Desmond Tutu once said that “there is only one way to eat an elephant: a bite at a time.”
He was talking about when things seem daunting, they can be accomplished by taking on just a little at a time. And this advice can be used for those marketing professionals who work in the mortgage market.
The elephant in context
As the mortgage market continues to be dynamic, it delivers challenges that can seem overwhelming. This was clear in the findings from the Great Marketing Survey, by Mortgage Strategy and Mortgage Finance Gazette.
The survey showed that marketers were challenged by many things. This included a lack of time to do things properly and working with a reduced budget to achieve their biggest priorities – delivering sales growth and measuring ROI.
Fortunately there is a solution that lies in the Tutu quote – break things down and they will become less daunting.
How marketers can eat elephants
Sometimes when you have so much to do, you don’t know where to begin. This can be unnerving, and you end up simply doing more of the things you have always done. But the results are no different.
The answer lies in creating a plan for a new market and establishing goals that break everything down into things that are realistic and achievable. Goals with both short and longer-term milestones.
This helps you be more effective and more efficient so you do the right things right.
With the right goals in place, you can deliver sales growth, you can demonstrate your return on these objectives (rather than obsess with ROI) generate more time for yourself and make your budgets work harder.
Sales growth and the elephant
Sales targets can be daunting – so break these down. Instead of “we will increase sales by 10% by the end of the year”, be more specific in terms of where that growth will come – with near term and longer term targets.
Identify sales growth within different segments, because this makes things look more achievable. If you are a mortgage lender your goals could be: Convert 12% more registered brokers who submit cases; get 33% of brokers who submit one case to submit two cases or find 200 new brokers by expanding our distribution.
To make things achievable, aim for 5% growth in quarter one building to 10% from there, for example. Take one big bite
Despite the much-praised skill of multi-tasking, the reality is that humans can only focus fully on one thing at a time.
Too many goals can reduce the odds of success. So have fewer goals and identify the one that will deliver the best results – make this your priority and where most of your effort goes. I am not suggesting that everything else gets forgotten about, it is just that you need a different approach to the big goal.
Eat the same elephant When it comes to goals, it is vital marketing and sales are working to the same goals. How these goals will be delivered will be different, but you need to be eating the same elephant. That way sales targets are met, you have more time.
Measures of success With goals in place, you will have measures of success. These might be to increase brand salience (one of my favourite goals) by 15% or increase the net promotor score from 22 to 33. But you need lead and lag measures – otherwise these can seem daunting.
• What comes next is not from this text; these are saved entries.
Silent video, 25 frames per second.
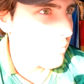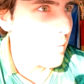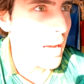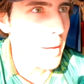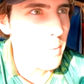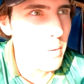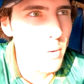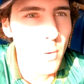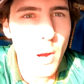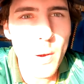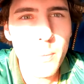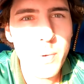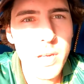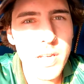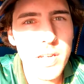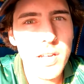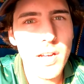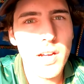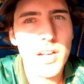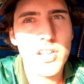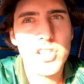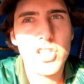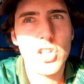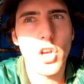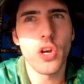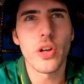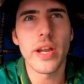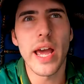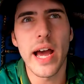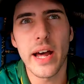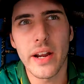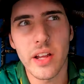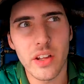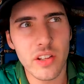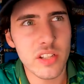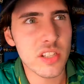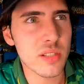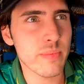maybe when we uh, slow
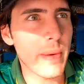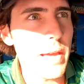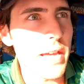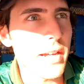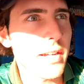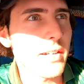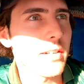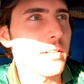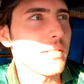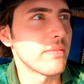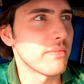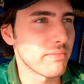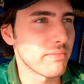down I'll speakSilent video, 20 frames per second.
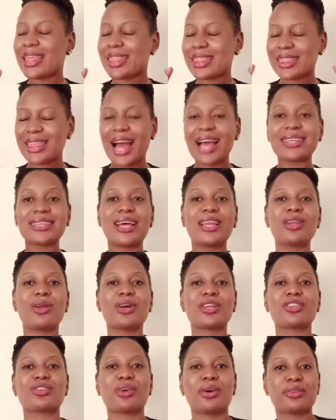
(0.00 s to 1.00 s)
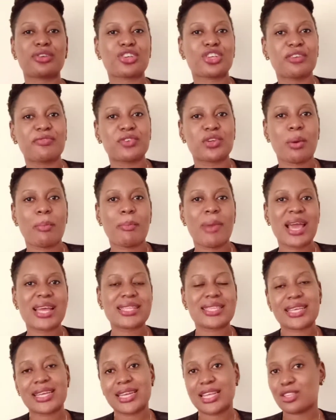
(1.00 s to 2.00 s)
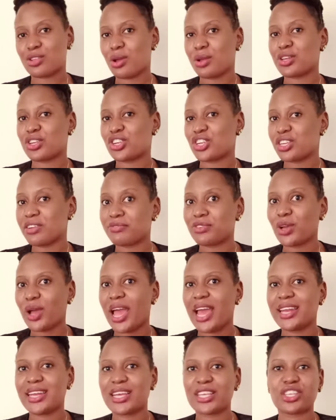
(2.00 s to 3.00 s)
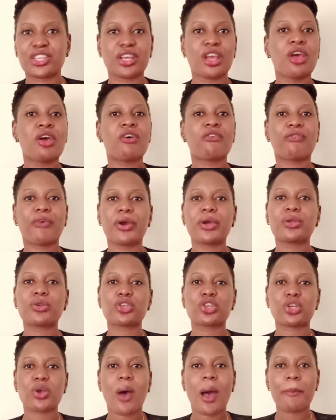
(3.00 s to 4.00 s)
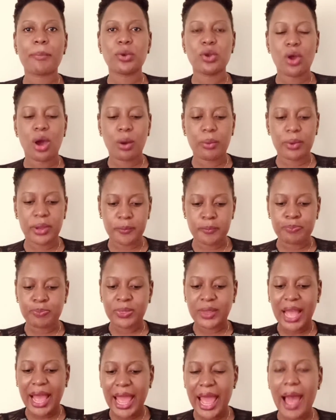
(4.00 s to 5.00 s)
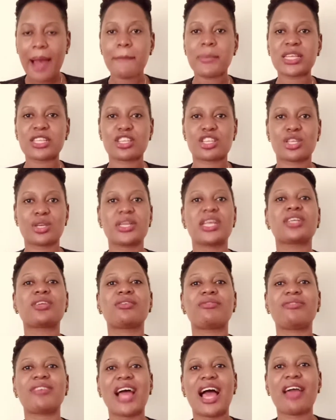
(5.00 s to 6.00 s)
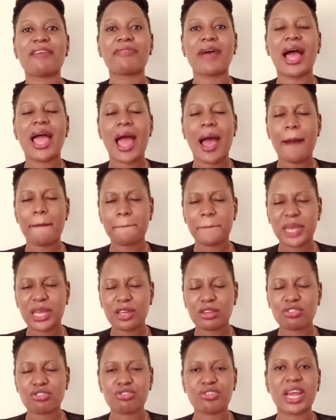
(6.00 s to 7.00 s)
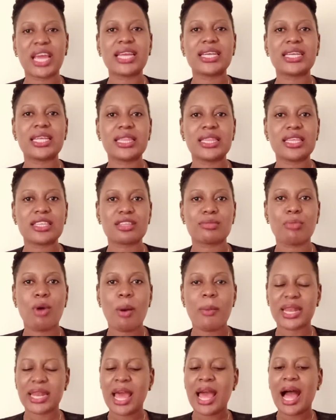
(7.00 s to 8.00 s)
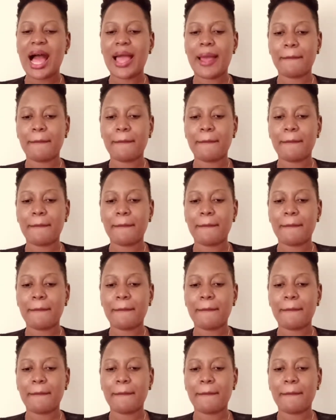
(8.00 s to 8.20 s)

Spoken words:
That alone is going to shift your mindset. It's going to shift your energy for you to show up knowing, I am a student of life. I am being trained in this moment. ISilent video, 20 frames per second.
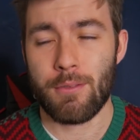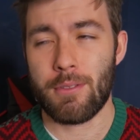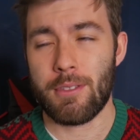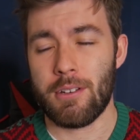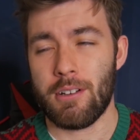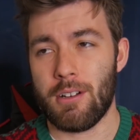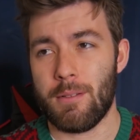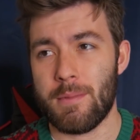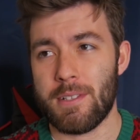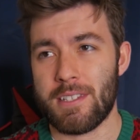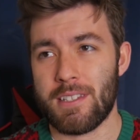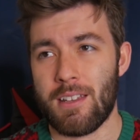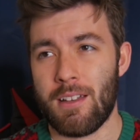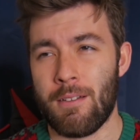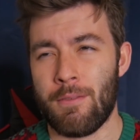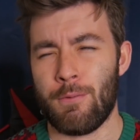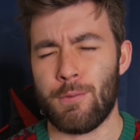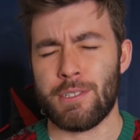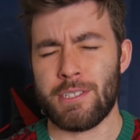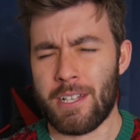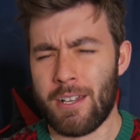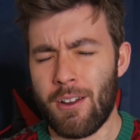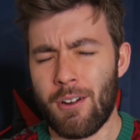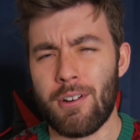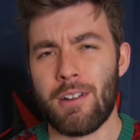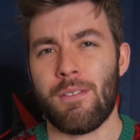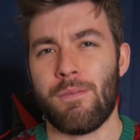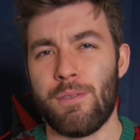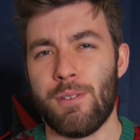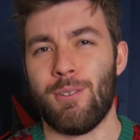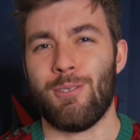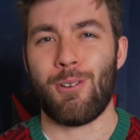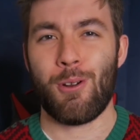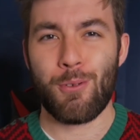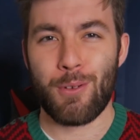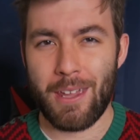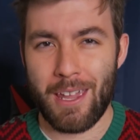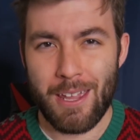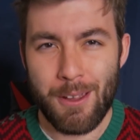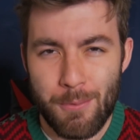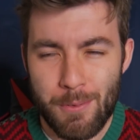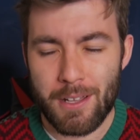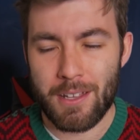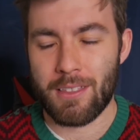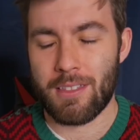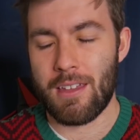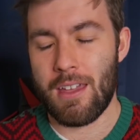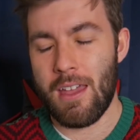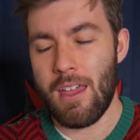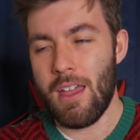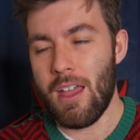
theorem and stuff, which I already feel okay with.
The lag will be the end measure of success (increase brand salience by 15%). However, by introducing lead measures which can increase brand salience by 5% in Q1, 8%, Q2, 12% Q3 and 15% Q4, things become more achievable.
Keep score Once you have your measures of success, communicate progress against these as often as you can – weekly, fortnightly or monthly, even if the dial has not changed much.
If you do not do this, people lose motivation and revert to focusing on areas that make no difference to the bottom line. Old habits return, and you end up running around in circles.
That ROI thing
Demonstrating ROI is a big priority for marketers. However, I see ROI as the wrong focus. It is daunting and a major distraction and what gets reported is not ROI anyway.
With marketing there are so many elements to attribution and unless you have a very sophisticated attribution modelling system, your time will be unwisely spent
Elephants and time
Like sales targets, break your time into chunks. Focus on what is important and cut out non- important work, which exists everywhere – essentially anything that does not contribute to your goals.Meetings can eat into time, so change the focus and discuss progress towards goals rather than discuss actions. And do this often as it saves time longer term.
Elephants and budgets
Getting more from a budget is key for marketers. This is why your plan and your goals are your starting point. Your metrics determine your end point. You will then work out how to achieve these goals.
With marketing, this often requires spending money. But as was reported, budgets are under pressure and understandably greater scrutiny.
The trick is to really know that elephant. The more marketers have insight, from research and from their data, the less guess work there is. This leads to sending the right message to the right person, through the right channel at the right time. It means being more effective and more efficient which means your marketing efforts are working harder – and you achieve your goals (and sales targets) and can do so by having more time to do those right things because you are goal led and don’t try to eat an elephant in one go.